Der nano-Motor befindet sich heute im selben Stadium wie der Elektromotor im Jahr 1830

„Die Preisträger haben extrem kleine Maschinen gebaut und sind in eine neue Dimension der Chemie vorgedrungen“, hieß es von den Juroren. „Sie haben Moleküle entwickelt, deren Bewegungen man kontrollieren kann und die eine Aufgabe erfüllen, wenn sie die dafür nötige Energie bekommen.“ Der molekulare Motor befinde sich somit in demselben Stadium wie der elektrische Motor in den 1830er Jahren. Damals hätten Forscher verschiedene Kurbeln und Räder entwickelt, „ohne zu wissen, dass dies zu elektrischen Zügen, zur Waschmaschine, zu Ventilatoren und zu Mixern führen würde“.

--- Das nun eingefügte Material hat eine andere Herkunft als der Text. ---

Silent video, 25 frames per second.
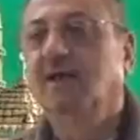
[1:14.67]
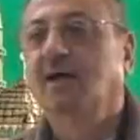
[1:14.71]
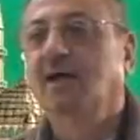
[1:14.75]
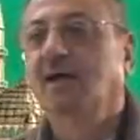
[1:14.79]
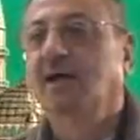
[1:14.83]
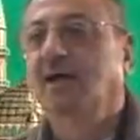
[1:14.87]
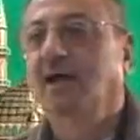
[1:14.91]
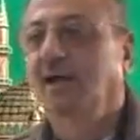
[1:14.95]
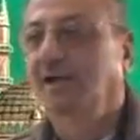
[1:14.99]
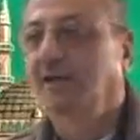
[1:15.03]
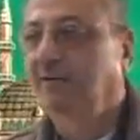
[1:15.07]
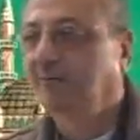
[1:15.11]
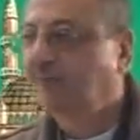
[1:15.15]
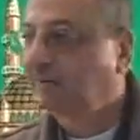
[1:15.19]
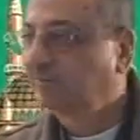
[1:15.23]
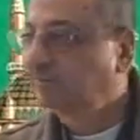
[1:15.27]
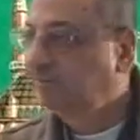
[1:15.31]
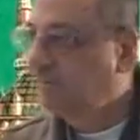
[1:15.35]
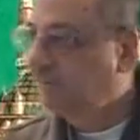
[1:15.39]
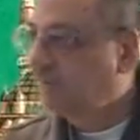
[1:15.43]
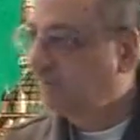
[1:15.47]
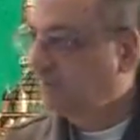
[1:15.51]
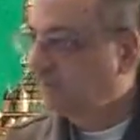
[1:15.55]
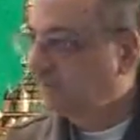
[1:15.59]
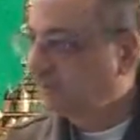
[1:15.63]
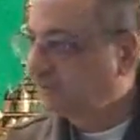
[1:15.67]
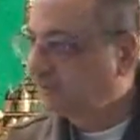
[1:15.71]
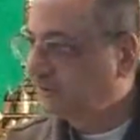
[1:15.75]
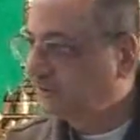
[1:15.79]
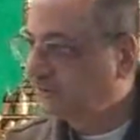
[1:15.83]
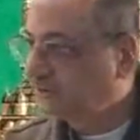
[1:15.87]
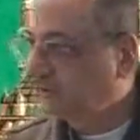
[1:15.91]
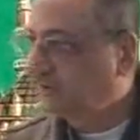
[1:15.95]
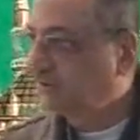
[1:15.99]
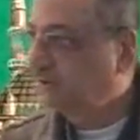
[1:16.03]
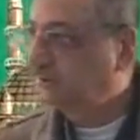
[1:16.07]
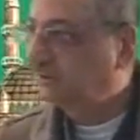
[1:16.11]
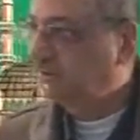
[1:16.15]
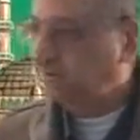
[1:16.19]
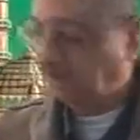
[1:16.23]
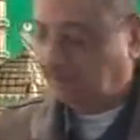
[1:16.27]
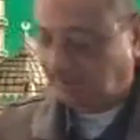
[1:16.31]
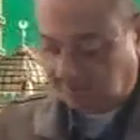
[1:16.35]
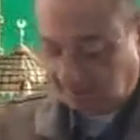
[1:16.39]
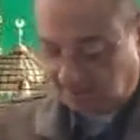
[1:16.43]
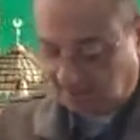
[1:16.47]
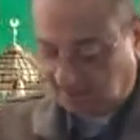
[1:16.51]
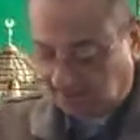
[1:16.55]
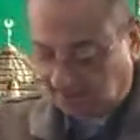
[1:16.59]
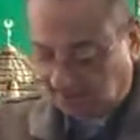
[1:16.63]
Are you with me, brothers and sisters?
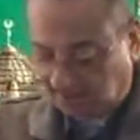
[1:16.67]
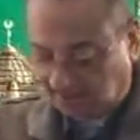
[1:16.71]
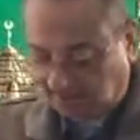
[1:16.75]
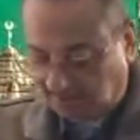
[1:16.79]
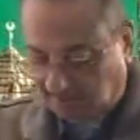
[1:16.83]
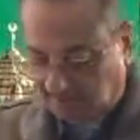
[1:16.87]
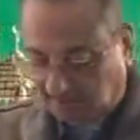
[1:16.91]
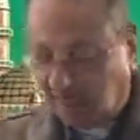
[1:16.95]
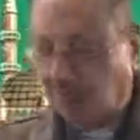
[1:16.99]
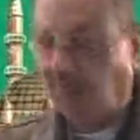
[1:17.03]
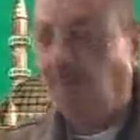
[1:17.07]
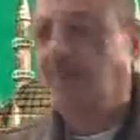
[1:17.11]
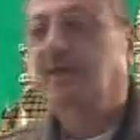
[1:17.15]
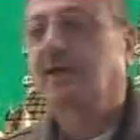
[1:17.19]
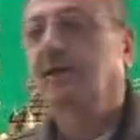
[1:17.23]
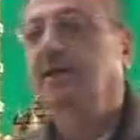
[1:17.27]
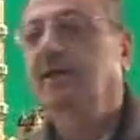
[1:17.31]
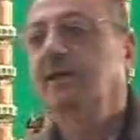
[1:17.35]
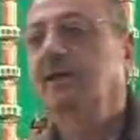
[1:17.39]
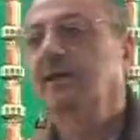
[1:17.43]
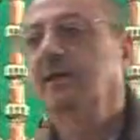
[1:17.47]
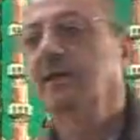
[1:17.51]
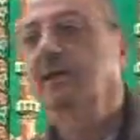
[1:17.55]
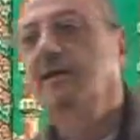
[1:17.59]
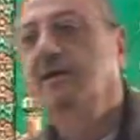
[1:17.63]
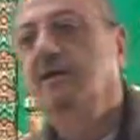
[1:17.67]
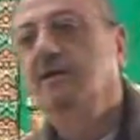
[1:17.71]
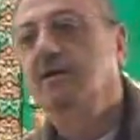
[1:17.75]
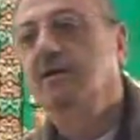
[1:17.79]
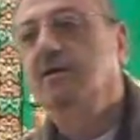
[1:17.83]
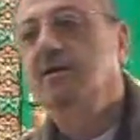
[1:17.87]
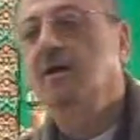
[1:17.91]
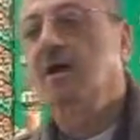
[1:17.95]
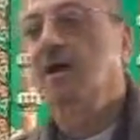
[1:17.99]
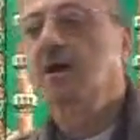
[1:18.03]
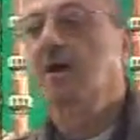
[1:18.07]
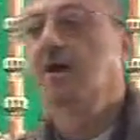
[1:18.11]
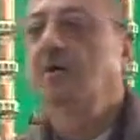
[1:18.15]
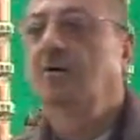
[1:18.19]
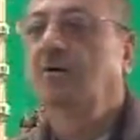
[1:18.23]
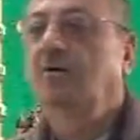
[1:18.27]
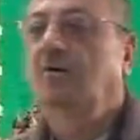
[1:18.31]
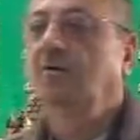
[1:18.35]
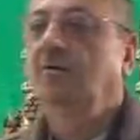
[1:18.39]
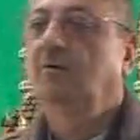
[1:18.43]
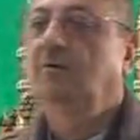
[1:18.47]
Okay. Now,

Den ersten Schritt machte der 1944 geborene Franzose Jean-Pierre Sauvage von der Universität Straßburg im Jahr 1983: Er baute aus Atomen zwei Ringe, die wie Kettenglieder zusammenhängen. Der gebürtige Brite James Fraser Stoddart, 74, von der Northwestern University in Evanston, USA, entwickelte 1991 molekulare Achsen und zugehörige Ringe, die darauf auf und absteigen können – sogenannte Rotaxane. Der Niederländer Feringa, 65, von der Universität Groningen hat als erster einen molekularen Motor gebaut, der sich kontinuierlich in eine Richtung drehte.

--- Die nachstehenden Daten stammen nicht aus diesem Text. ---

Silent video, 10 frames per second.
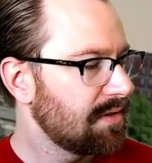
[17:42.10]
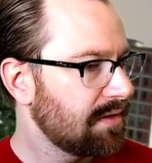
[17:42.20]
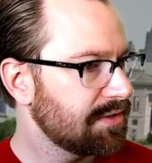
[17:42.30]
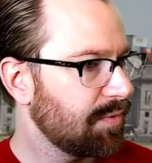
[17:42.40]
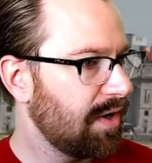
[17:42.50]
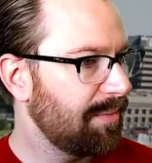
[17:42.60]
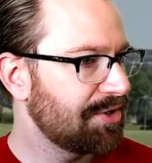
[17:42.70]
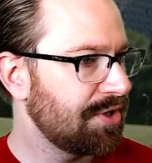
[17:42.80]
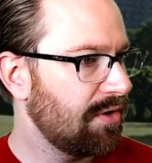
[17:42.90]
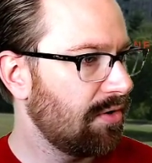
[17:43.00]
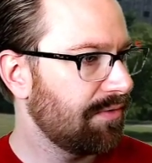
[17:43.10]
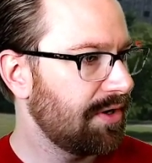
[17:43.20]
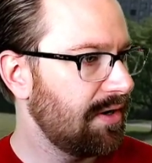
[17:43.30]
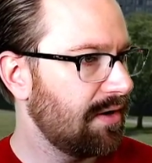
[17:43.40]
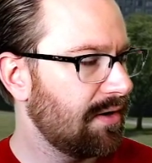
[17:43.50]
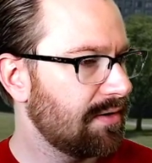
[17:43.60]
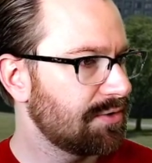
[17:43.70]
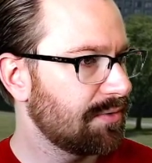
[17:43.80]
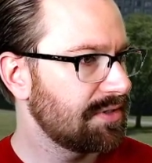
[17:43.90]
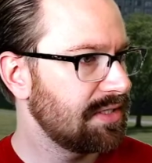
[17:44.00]
Also wanted to mention over here
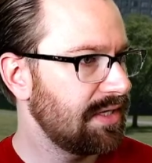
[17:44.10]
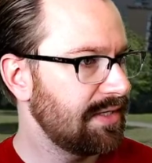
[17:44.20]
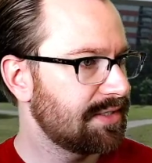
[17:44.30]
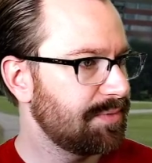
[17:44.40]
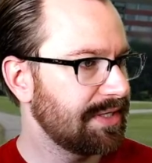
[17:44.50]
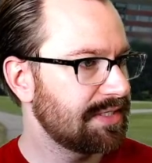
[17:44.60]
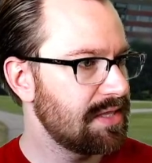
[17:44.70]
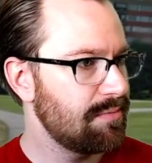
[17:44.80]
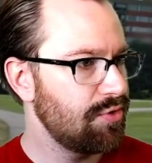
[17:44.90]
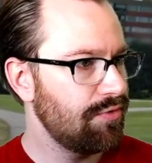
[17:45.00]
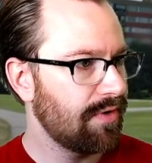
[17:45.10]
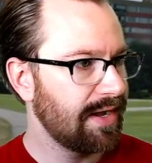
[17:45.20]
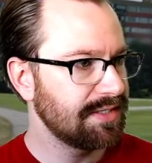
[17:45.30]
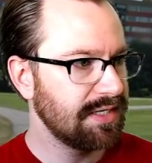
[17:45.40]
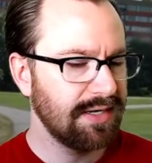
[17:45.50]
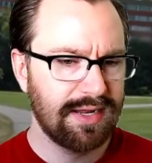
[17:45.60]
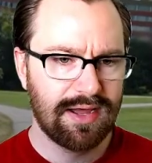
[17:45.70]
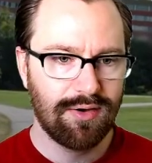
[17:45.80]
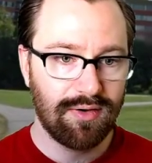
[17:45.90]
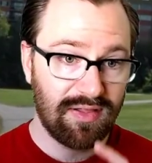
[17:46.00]
towards the east, we can see the moon rising.
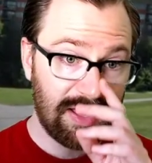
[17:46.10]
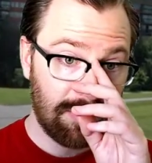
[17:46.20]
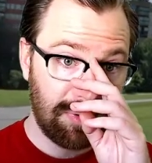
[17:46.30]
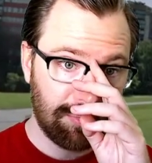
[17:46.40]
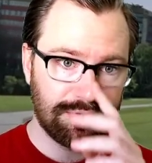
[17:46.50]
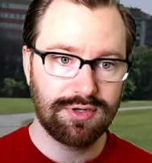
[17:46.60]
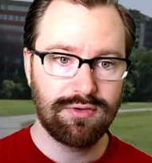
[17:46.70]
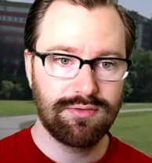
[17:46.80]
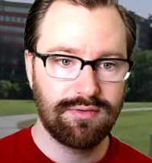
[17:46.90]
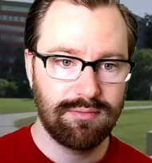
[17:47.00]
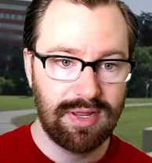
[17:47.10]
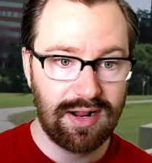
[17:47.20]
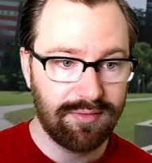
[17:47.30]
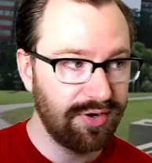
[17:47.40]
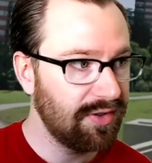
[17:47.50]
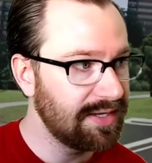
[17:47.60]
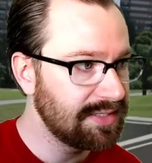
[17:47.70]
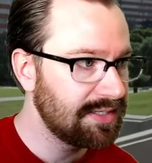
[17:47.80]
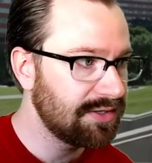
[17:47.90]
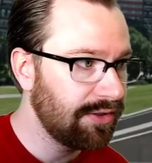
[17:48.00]
Now, a lot of people don't may not realize
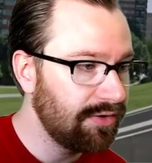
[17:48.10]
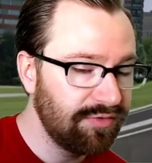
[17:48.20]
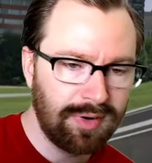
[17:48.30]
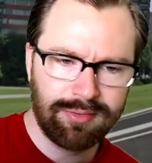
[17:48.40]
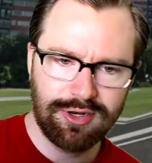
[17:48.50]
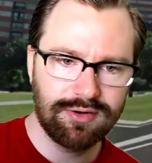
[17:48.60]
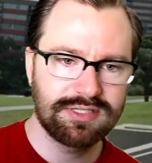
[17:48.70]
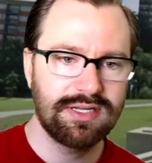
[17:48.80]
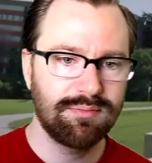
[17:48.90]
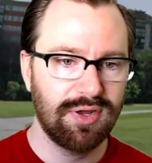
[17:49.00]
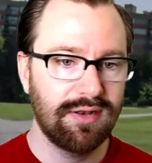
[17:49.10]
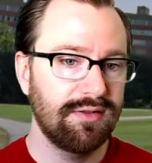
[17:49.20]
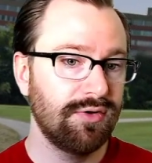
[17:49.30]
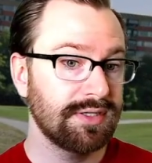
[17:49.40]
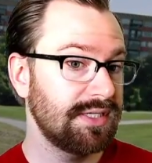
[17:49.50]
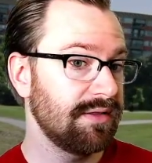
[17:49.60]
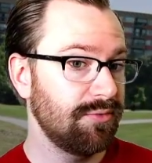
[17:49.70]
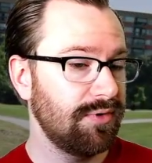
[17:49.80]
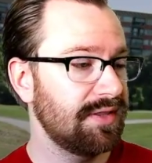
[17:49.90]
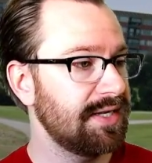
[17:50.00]
this, although you've probably noticed it, but you can see the
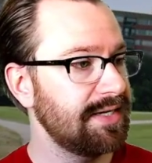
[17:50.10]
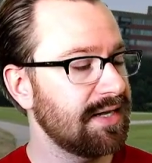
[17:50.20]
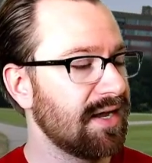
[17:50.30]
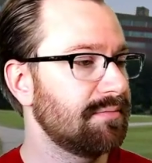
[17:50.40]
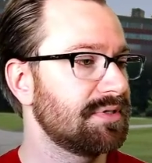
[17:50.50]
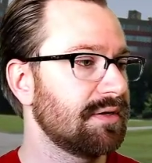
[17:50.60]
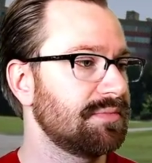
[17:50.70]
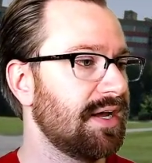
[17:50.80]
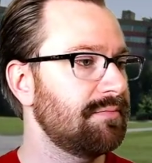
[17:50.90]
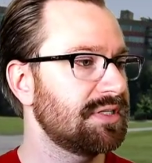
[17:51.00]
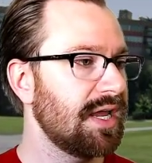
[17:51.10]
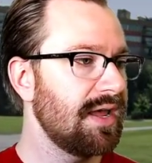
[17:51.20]
moon in the daytime sometimes.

Nanomaschinen können in der Medizin und der Computertechnologie zum Einsatz kommen

Noch ist das Auto in der Medizin nicht wirklich zu gebrauchen. Forscher sehen das Modell eher als Vorstufe zur Entwicklung von Nanomaschinen, die einmal auf der Basis von Molekülen Arbeit verrichten können: Krebszellen bekämpfen oder Medikamente in die Blutbahn des Körpers an Ort und Stelle zu transportieren. Durch die Forschungen der Nobelpreisträger sind wiederum andere Forscher inspiriert worden, darauf aufbauend weiter entwickelte Molekular-Maschinen zu bauen, darunter 2013 ein Roboter, der Aminosäuren ergreifen und verbinden kann. Die Arbeit könnte nach Einschätzung des Nobelpreis-Komitees auch die Computertechnologie revolutionieren. Stoddart hat bereits einen molekülbasierten Computerchip mit einem Speicher von 20 Kilobyte entwickelt. Darüber hinaus könnte ihre Forschung dazu beitragen, eine neue Sorte von Batterien zu entwickeln.

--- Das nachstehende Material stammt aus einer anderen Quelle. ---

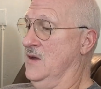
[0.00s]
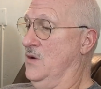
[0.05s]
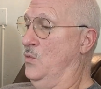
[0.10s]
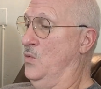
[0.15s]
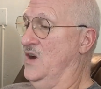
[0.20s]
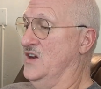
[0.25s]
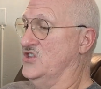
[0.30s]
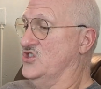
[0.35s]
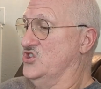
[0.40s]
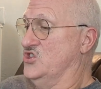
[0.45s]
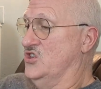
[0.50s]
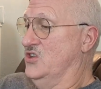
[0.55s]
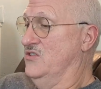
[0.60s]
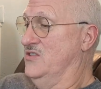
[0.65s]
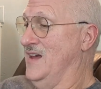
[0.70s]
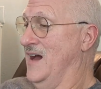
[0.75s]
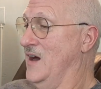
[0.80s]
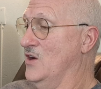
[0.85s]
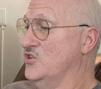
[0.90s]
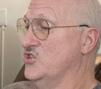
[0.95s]
which
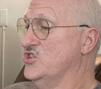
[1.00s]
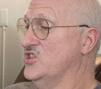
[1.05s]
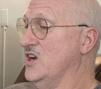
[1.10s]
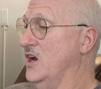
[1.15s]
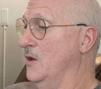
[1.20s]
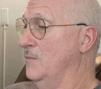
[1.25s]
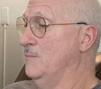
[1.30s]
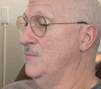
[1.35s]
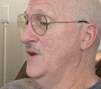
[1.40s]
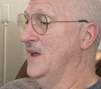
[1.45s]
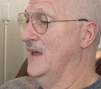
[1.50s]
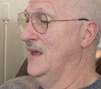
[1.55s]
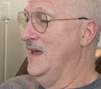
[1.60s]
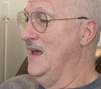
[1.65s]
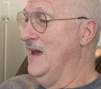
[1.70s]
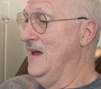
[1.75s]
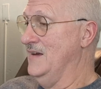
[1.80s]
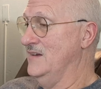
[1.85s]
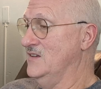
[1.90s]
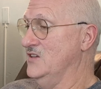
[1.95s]
thou shalt
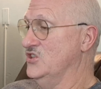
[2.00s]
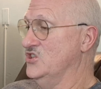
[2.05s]
beget,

Der Traum von einer fantastisch anmutenden Reise durch den menschlichen Körper braucht noch etwas Zeit. Immerhin: Ein großes Problem im Film haben heutige Forscher schon elegant umschifft: Das der Entsorgung. Das anorganische U-Boot aus schnödem Metall wird in dem Film nach erfolgreich beendeter Mission einfach im Körper des tschechischen Forscher zurückgelassen. Zu der Frage, was damit dann geschah, schreibt Frederik Pohl (Science Fiction Studies in Film), dass die Produzenten hofften, das Publikum sei nicht klug genug, sich nach dem Verbleib zu erkundigen. Später wurde von den Produzenten die Erklärung angeboten, dass das U-Boot von den Antikörpern schließlich restlos vernichtet worden sei.